# [Assignment]
Write each entry down again precisely, skipping nothing.

--- Data extract Enclosed Below ---

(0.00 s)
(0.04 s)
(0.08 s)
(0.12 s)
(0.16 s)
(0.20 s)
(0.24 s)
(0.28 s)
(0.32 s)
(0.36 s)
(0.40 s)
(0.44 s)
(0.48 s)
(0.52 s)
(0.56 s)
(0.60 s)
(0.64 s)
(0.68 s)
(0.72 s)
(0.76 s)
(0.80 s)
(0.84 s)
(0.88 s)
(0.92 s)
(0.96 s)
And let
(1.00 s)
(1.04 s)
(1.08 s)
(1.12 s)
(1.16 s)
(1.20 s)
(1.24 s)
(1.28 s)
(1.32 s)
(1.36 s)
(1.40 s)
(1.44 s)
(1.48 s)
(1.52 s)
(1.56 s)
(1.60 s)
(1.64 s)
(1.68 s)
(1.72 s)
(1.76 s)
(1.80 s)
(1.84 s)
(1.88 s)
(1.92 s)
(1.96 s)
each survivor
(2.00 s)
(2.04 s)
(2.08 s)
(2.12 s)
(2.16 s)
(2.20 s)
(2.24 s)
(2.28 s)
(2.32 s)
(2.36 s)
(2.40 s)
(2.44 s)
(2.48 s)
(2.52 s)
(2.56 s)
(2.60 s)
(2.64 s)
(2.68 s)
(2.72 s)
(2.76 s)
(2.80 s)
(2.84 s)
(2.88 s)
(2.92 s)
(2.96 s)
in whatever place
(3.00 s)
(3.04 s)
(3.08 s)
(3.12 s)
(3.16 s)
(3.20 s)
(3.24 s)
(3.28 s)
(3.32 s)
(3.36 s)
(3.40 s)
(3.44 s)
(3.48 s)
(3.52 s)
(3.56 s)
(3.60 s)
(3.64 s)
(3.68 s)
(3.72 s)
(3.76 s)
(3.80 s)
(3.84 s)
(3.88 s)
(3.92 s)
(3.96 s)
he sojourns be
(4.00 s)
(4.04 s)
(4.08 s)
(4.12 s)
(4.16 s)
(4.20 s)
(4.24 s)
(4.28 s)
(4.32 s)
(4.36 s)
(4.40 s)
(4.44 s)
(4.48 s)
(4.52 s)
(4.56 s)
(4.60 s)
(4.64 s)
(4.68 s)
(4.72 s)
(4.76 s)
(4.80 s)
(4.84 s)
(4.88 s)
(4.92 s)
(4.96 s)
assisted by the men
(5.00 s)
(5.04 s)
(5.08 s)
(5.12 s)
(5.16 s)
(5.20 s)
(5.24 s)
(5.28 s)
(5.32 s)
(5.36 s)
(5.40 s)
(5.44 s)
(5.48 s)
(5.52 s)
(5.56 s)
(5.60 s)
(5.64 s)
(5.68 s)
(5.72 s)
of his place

--- End of Enclosed Data extract ---

# [Task result]
(0.00 s)
(0.04 s)
(0.08 s)
(0.12 s)
(0.16 s)
(0.20 s)
(0.24 s)
(0.28 s)
(0.32 s)
(0.36 s)
(0.40 s)
(0.44 s)
(0.48 s)
(0.52 s)
(0.56 s)
(0.60 s)
(0.64 s)
(0.68 s)
(0.72 s)
(0.76 s)
(0.80 s)
(0.84 s)
(0.88 s)
(0.92 s)
(0.96 s)
And let
(1.00 s)
(1.04 s)
(1.08 s)
(1.12 s)
(1.16 s)
(1.20 s)
(1.24 s)
(1.28 s)
(1.32 s)
(1.36 s)
(1.40 s)
(1.44 s)
(1.48 s)
(1.52 s)
(1.56 s)
(1.60 s)
(1.64 s)
(1.68 s)
(1.72 s)
(1.76 s)
(1.80 s)
(1.84 s)
(1.88 s)
(1.92 s)
(1.96 s)
each survivor
(2.00 s)
(2.04 s)
(2.08 s)
(2.12 s)
(2.16 s)
(2.20 s)
(2.24 s)
(2.28 s)
(2.32 s)
(2.36 s)
(2.40 s)
(2.44 s)
(2.48 s)
(2.52 s)
(2.56 s)
(2.60 s)
(2.64 s)
(2.68 s)
(2.72 s)
(2.76 s)
(2.80 s)
(2.84 s)
(2.88 s)
(2.92 s)
(2.96 s)
in whatever place
(3.00 s)
(3.04 s)
(3.08 s)
(3.12 s)
(3.16 s)
(3.20 s)
(3.24 s)
(3.28 s)
(3.32 s)
(3.36 s)
(3.40 s)
(3.44 s)
(3.48 s)
(3.52 s)
(3.56 s)
(3.60 s)
(3.64 s)
(3.68 s)
(3.72 s)
(3.76 s)
(3.80 s)
(3.84 s)
(3.88 s)
(3.92 s)
(3.96 s)
he sojourns be
(4.00 s)
(4.04 s)
(4.08 s)
(4.12 s)
(4.16 s)
(4.20 s)
(4.24 s)
(4.28 s)
(4.32 s)
(4.36 s)
(4.40 s)
(4.44 s)
(4.48 s)
(4.52 s)
(4.56 s)
(4.60 s)
(4.64 s)
(4.68 s)
(4.72 s)
(4.76 s)
(4.80 s)
(4.84 s)
(4.88 s)
(4.92 s)
(4.96 s)
assisted by the men
(5.00 s)
(5.04 s)
(5.08 s)
(5.12 s)
(5.16 s)
(5.20 s)
(5.24 s)
(5.28 s)
(5.32 s)
(5.36 s)
(5.40 s)
(5.44 s)
(5.48 s)
(5.52 s)
(5.56 s)
(5.60 s)
(5.64 s)
(5.68 s)
(5.72 s)
of his place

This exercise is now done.